| Exercise |
Only the text carries over: repeat the records exactly and drop the images.

| Data listing |
------------

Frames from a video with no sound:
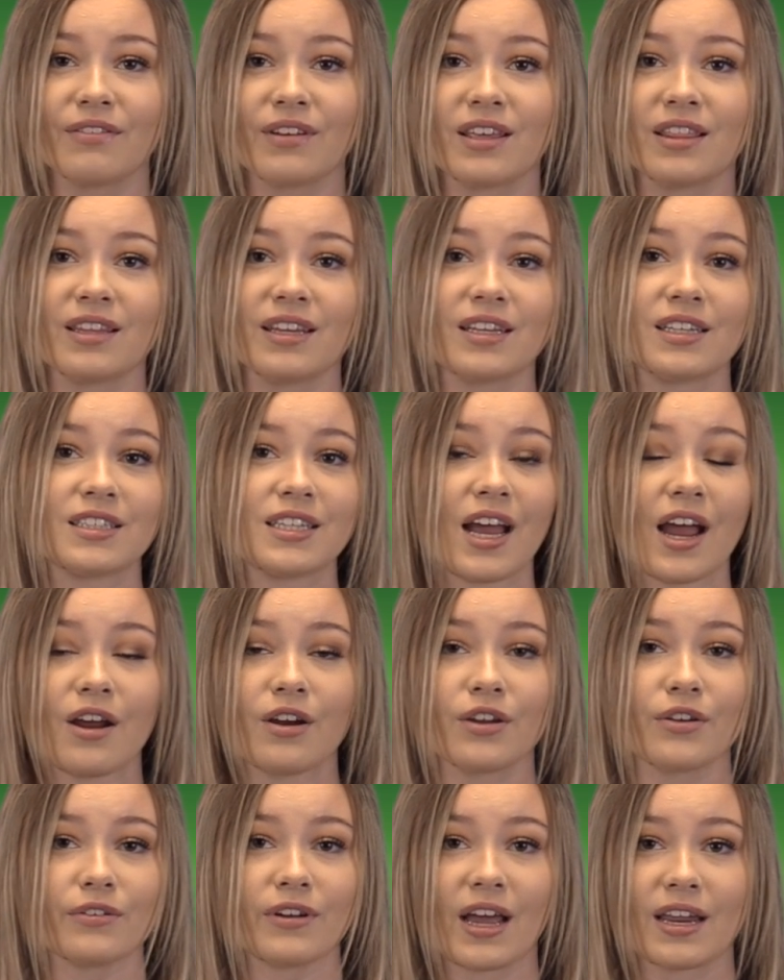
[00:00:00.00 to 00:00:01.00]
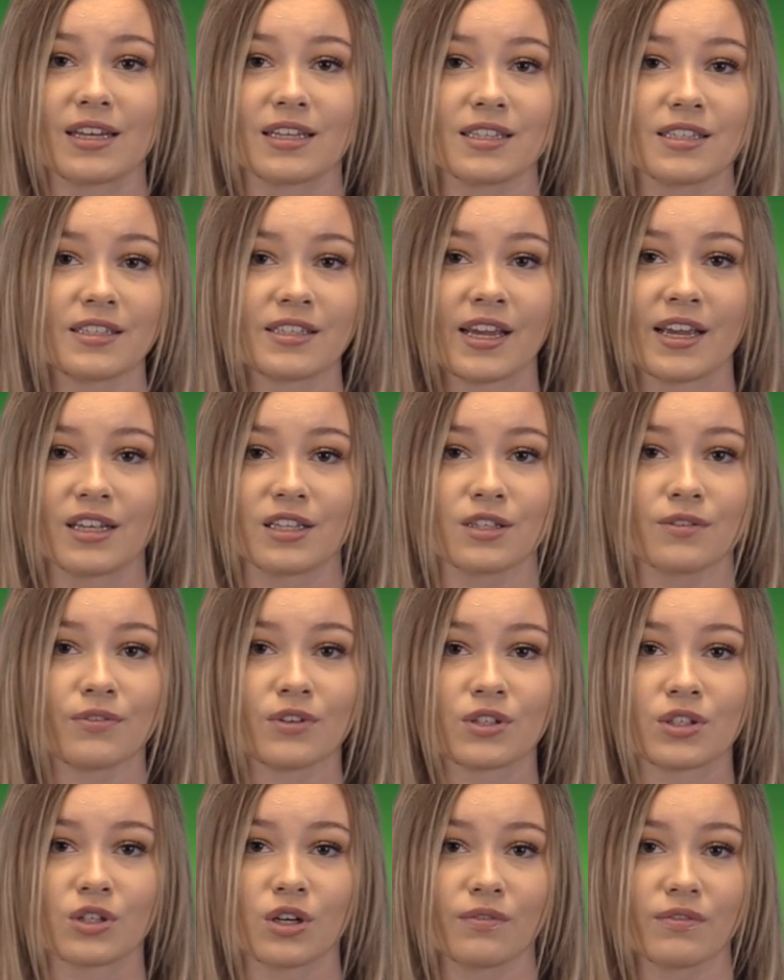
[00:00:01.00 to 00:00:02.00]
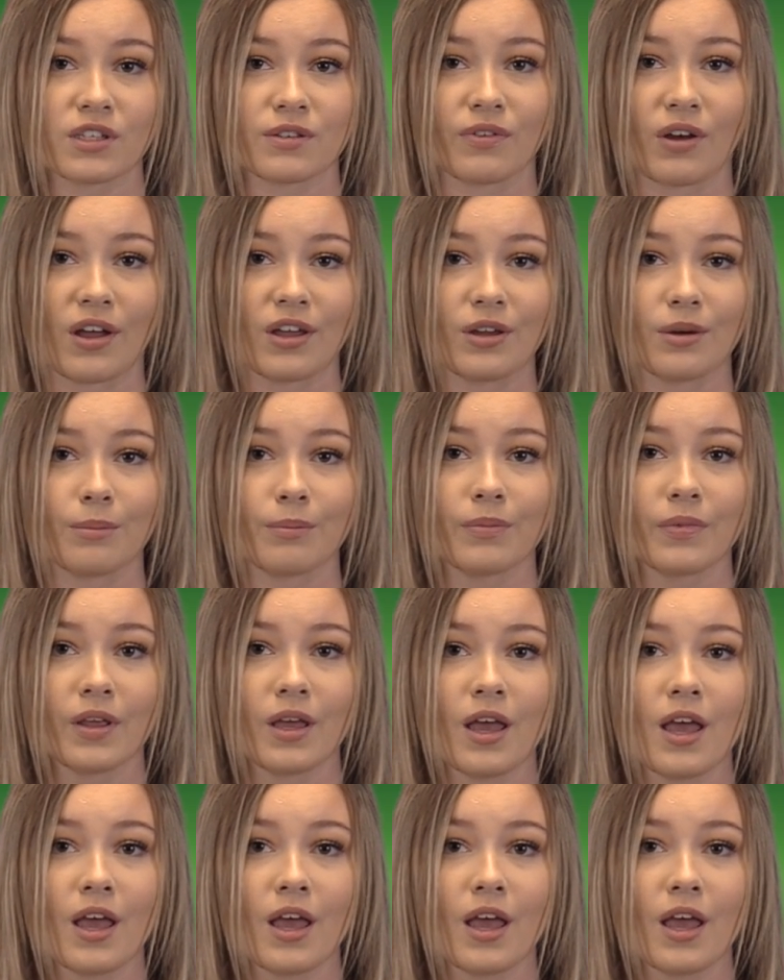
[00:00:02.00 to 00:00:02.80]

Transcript: in the entire United States for service volume,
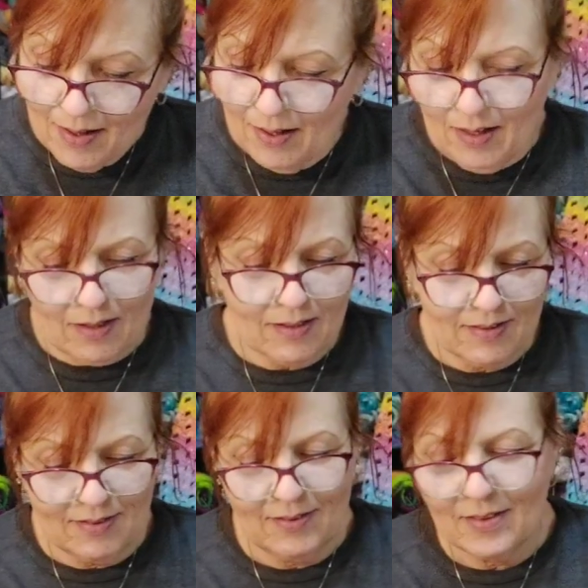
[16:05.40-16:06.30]
Ah,
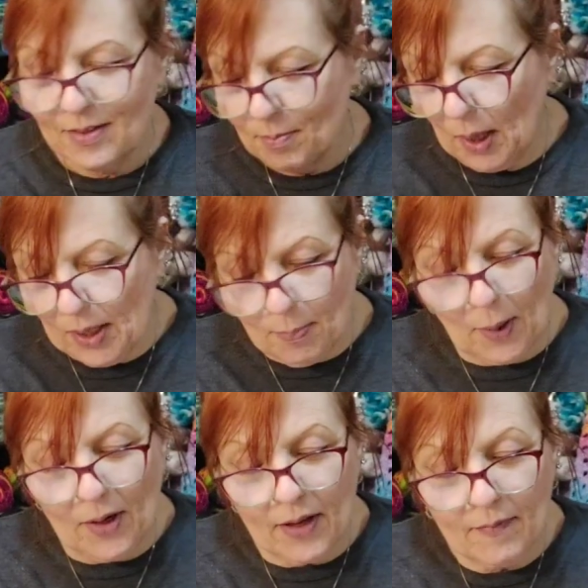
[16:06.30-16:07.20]
pretty,
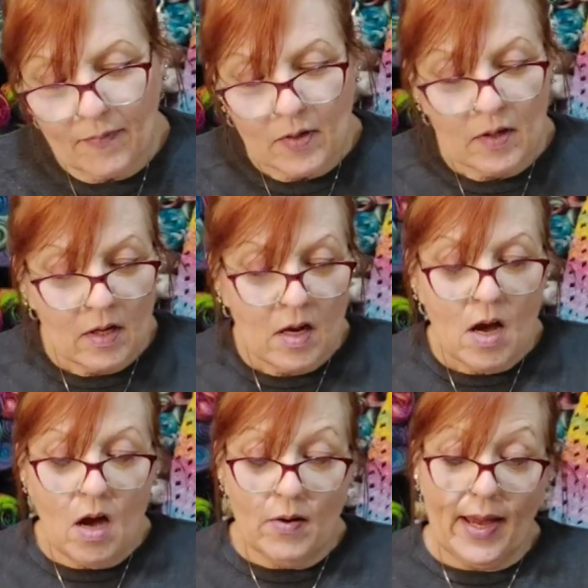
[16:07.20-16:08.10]
pretty.
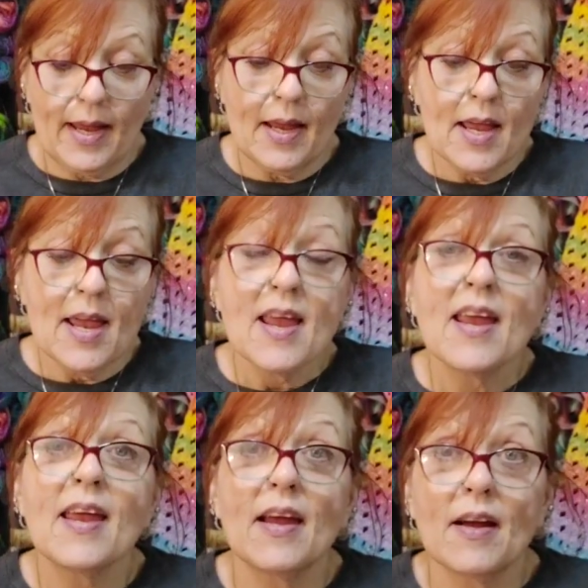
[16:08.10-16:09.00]
Okay,
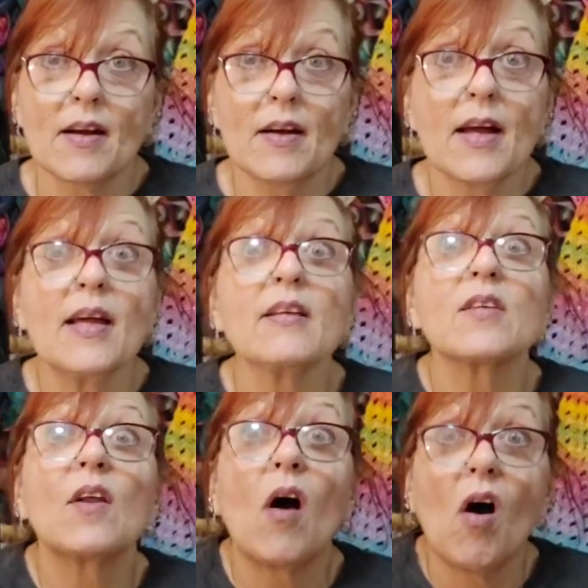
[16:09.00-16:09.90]
here is
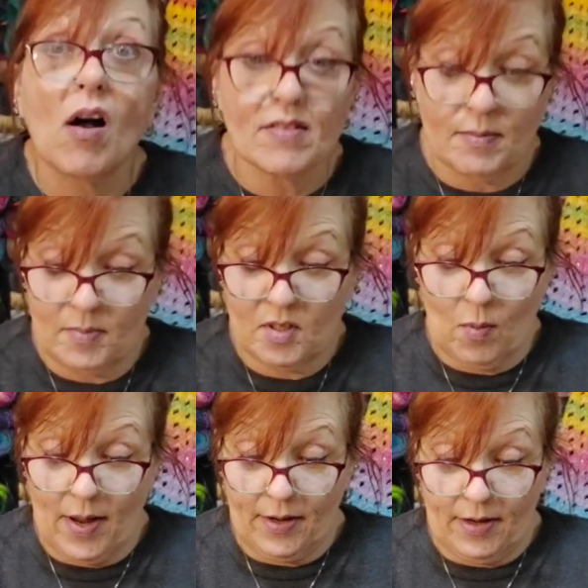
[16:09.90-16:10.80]
an awesome
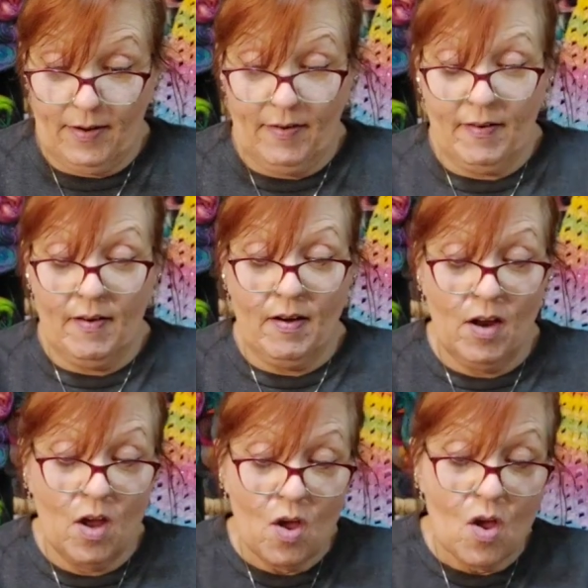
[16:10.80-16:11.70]
sweater.
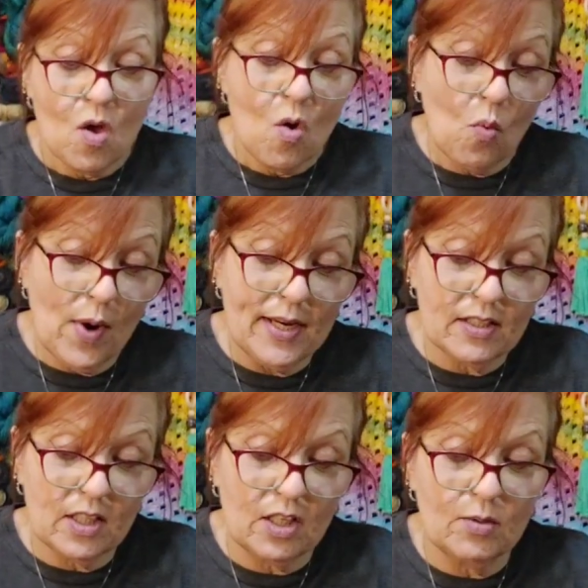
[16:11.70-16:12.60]

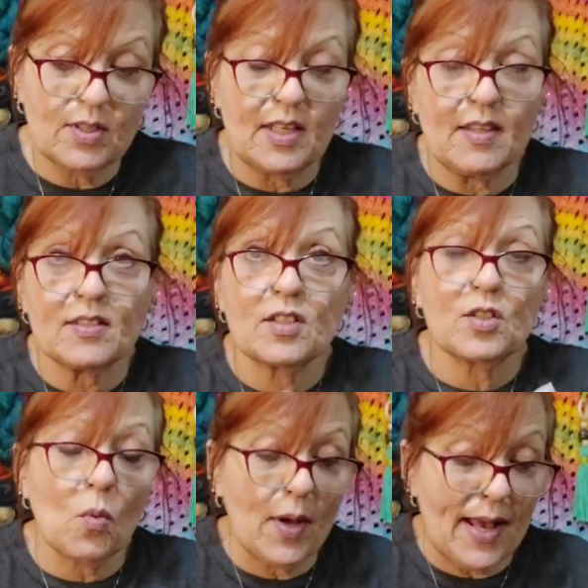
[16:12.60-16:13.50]
Wait till you see. This
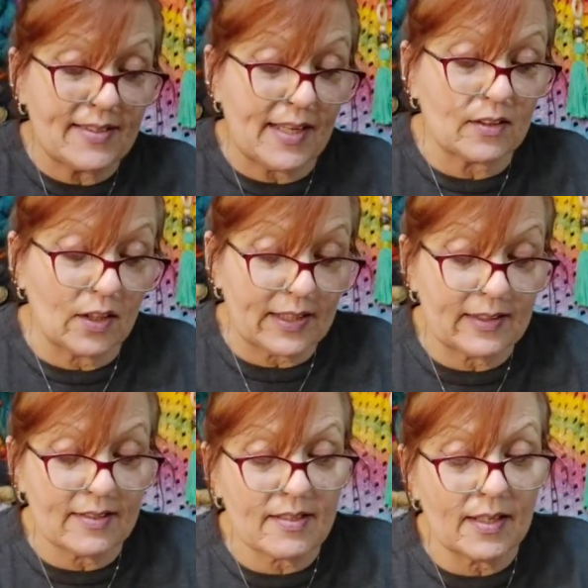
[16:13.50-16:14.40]
is the one I said, look at
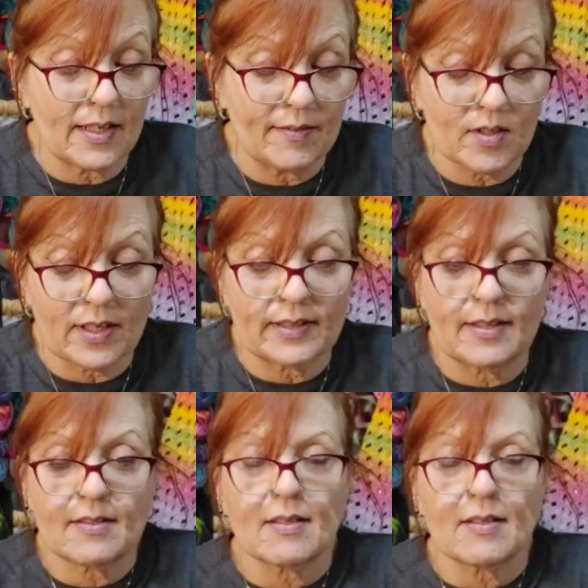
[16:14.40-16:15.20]
the sleeves, look at the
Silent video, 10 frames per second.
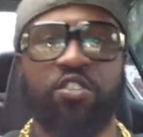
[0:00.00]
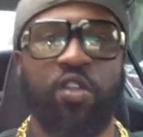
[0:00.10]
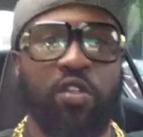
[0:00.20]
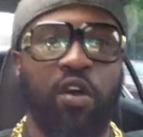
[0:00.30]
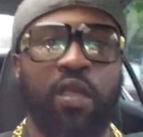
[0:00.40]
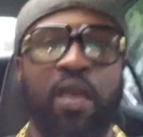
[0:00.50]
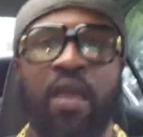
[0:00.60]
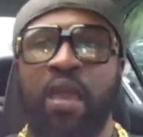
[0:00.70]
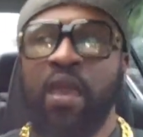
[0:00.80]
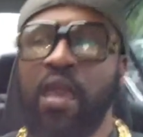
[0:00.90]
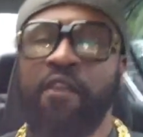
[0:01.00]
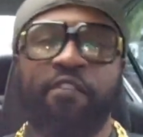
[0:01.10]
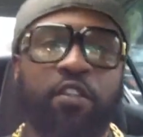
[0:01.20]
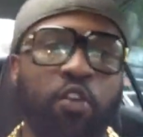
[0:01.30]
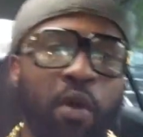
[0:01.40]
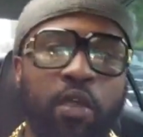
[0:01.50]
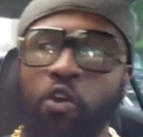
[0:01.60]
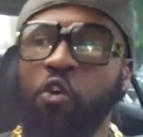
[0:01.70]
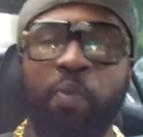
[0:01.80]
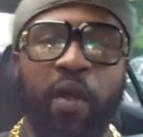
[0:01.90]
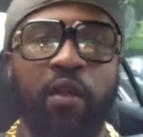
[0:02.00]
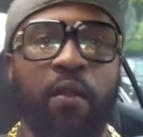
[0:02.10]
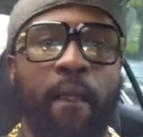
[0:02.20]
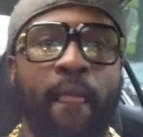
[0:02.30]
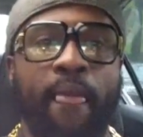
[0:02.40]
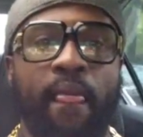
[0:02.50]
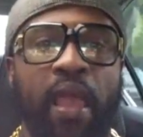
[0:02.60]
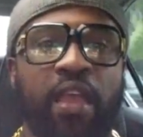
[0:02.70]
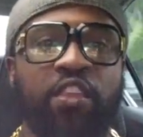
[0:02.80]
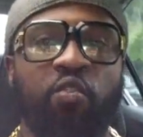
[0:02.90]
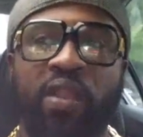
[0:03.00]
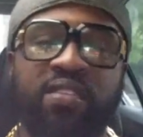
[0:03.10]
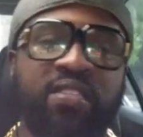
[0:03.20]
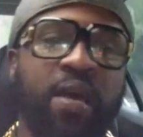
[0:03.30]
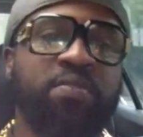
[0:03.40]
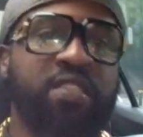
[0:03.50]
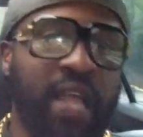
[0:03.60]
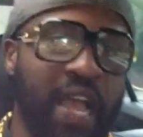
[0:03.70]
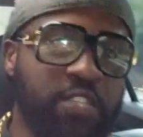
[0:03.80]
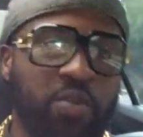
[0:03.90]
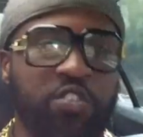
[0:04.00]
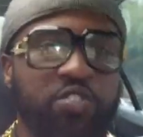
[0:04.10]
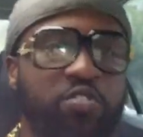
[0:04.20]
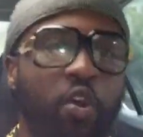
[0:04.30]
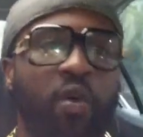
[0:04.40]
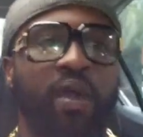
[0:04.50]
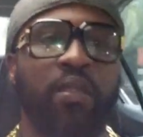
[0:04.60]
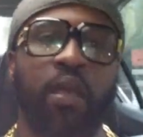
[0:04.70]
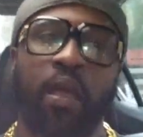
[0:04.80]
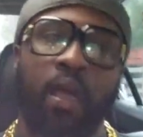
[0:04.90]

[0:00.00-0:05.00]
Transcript: So look, if you're doing Uber and you want to subsidize what you're doing,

------------

| Exercise output |
Frames from a video with no sound:
[00:00:00.00 to 00:00:01.00]
[00:00:01.00 to 00:00:02.00]
[00:00:02.00 to 00:00:02.80]

Transcript: in the entire United States for service volume,
[16:05.40-16:06.30]
Ah,
[16:06.30-16:07.20]
pretty,
[16:07.20-16:08.10]
pretty.
[16:08.10-16:09.00]
Okay,
[16:09.00-16:09.90]
here is
[16:09.90-16:10.80]
an awesome
[16:10.80-16:11.70]
sweater.
[16:11.70-16:12.60]

[16:12.60-16:13.50]
Wait till you see. This
[16:13.50-16:14.40]
is the one I said, look at
[16:14.40-16:15.20]
the sleeves, look at the
Silent video, 10 frames per second.
[0:00.00]
[0:00.10]
[0:00.20]
[0:00.30]
[0:00.40]
[0:00.50]
[0:00.60]
[0:00.70]
[0:00.80]
[0:00.90]
[0:01.00]
[0:01.10]
[0:01.20]
[0:01.30]
[0:01.40]
[0:01.50]
[0:01.60]
[0:01.70]
[0:01.80]
[0:01.90]
[0:02.00]
[0:02.10]
[0:02.20]
[0:02.30]
[0:02.40]
[0:02.50]
[0:02.60]
[0:02.70]
[0:02.80]
[0:02.90]
[0:03.00]
[0:03.10]
[0:03.20]
[0:03.30]
[0:03.40]
[0:03.50]
[0:03.60]
[0:03.70]
[0:03.80]
[0:03.90]
[0:04.00]
[0:04.10]
[0:04.20]
[0:04.30]
[0:04.40]
[0:04.50]
[0:04.60]
[0:04.70]
[0:04.80]
[0:04.90]

[0:00.00-0:05.00]
Transcript: So look, if you're doing Uber and you want to subsidize what you're doing,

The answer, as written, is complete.